Bij de beoordeling van de klacht wordt van het navolgende uitgegaan:
a. Klaagster heeft H.A. van Wijlen (hierna: Van Wijlen) schriftelijk gemachtigd om namens haar ten tijde van de mondelinge behandeling te verschijnen en verklaringen te doen.
b. Klaagster en haar drie zusters (hierna; [Y], [Z] en [Z]) zijn de kinderen van jonkheer R. [naam].
c. Er is sprake van een goede familierelatie. Klaagster had dagelijks telefonisch contact met haar vader, aldus Van Wijlen.
d. In 1988 is het Landgoed [B] dat al enkele honderden jaren in het bezit van de familie [naam] was, gedurende welke periode een verplichting tot instandhouding van het landgoed was ontwikkeld, op grond van de Natuurschoonwet 1928 ingebracht in “Landgoed [B] Natuurschoon B.V.” (hierna: [B] B.V.).
e. Onder meer in verband met het voortbestaan van het landgoed heeft jonkheer [naam] op of omstreeks juni 1996 diverse besprekingen gevoerd met de notaris met betrekking tot de inhoud van zijn testament.
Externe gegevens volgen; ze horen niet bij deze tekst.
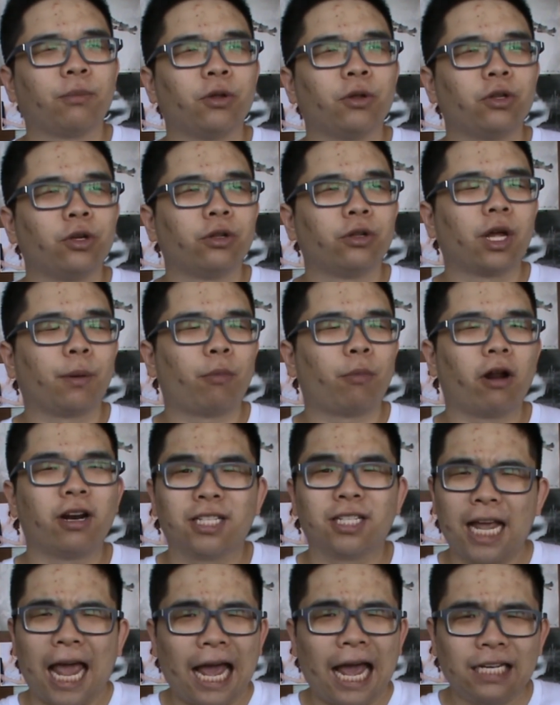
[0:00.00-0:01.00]
from the dude that
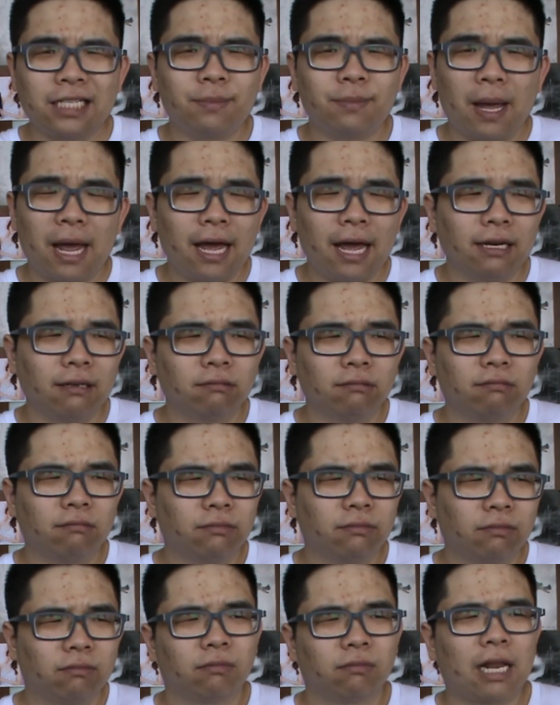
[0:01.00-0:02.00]
brought us X-Men
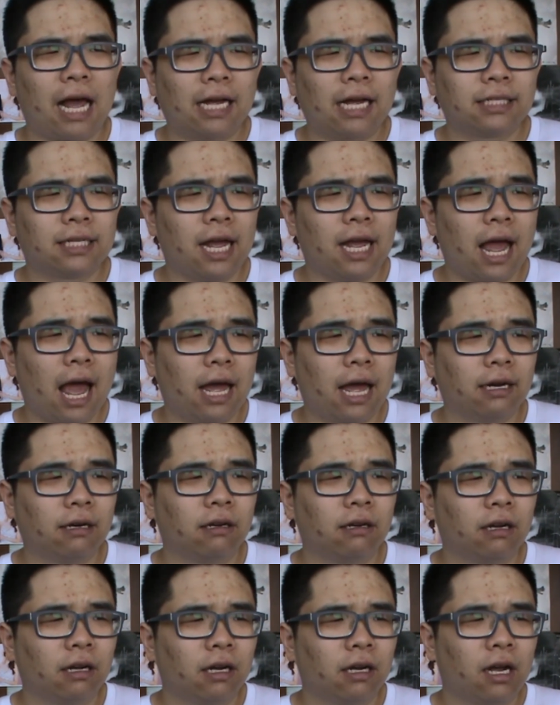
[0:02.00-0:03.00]
Last Stand?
f. Het testament is op 27 juni 1996 verleden ten overstaan van de notaris. Op dat tijdstip was jonkheer [naam] voor 50% aandeelhouder in de [B] B.V.
g. In zijn testament heeft jonkheer [naam] (hierna: de erflater) aan twee van zijn dochters ([Z] en [Y]), de aandelen in [B] B.V. gelegateerd en hen tevens tot executeur-testamentair benoemd.
h. In het testament is – voor zover hier van belang – het navolgende met betrekking tot de legaten bepaald: “(…) zulks tegen inbreng of verrekening van de waarde waarvoor deze aandelen worden betrokken in de heffing van successierecht in mijn nalatenschap”.
i. Op 19 november 1997 is de erflater overleden.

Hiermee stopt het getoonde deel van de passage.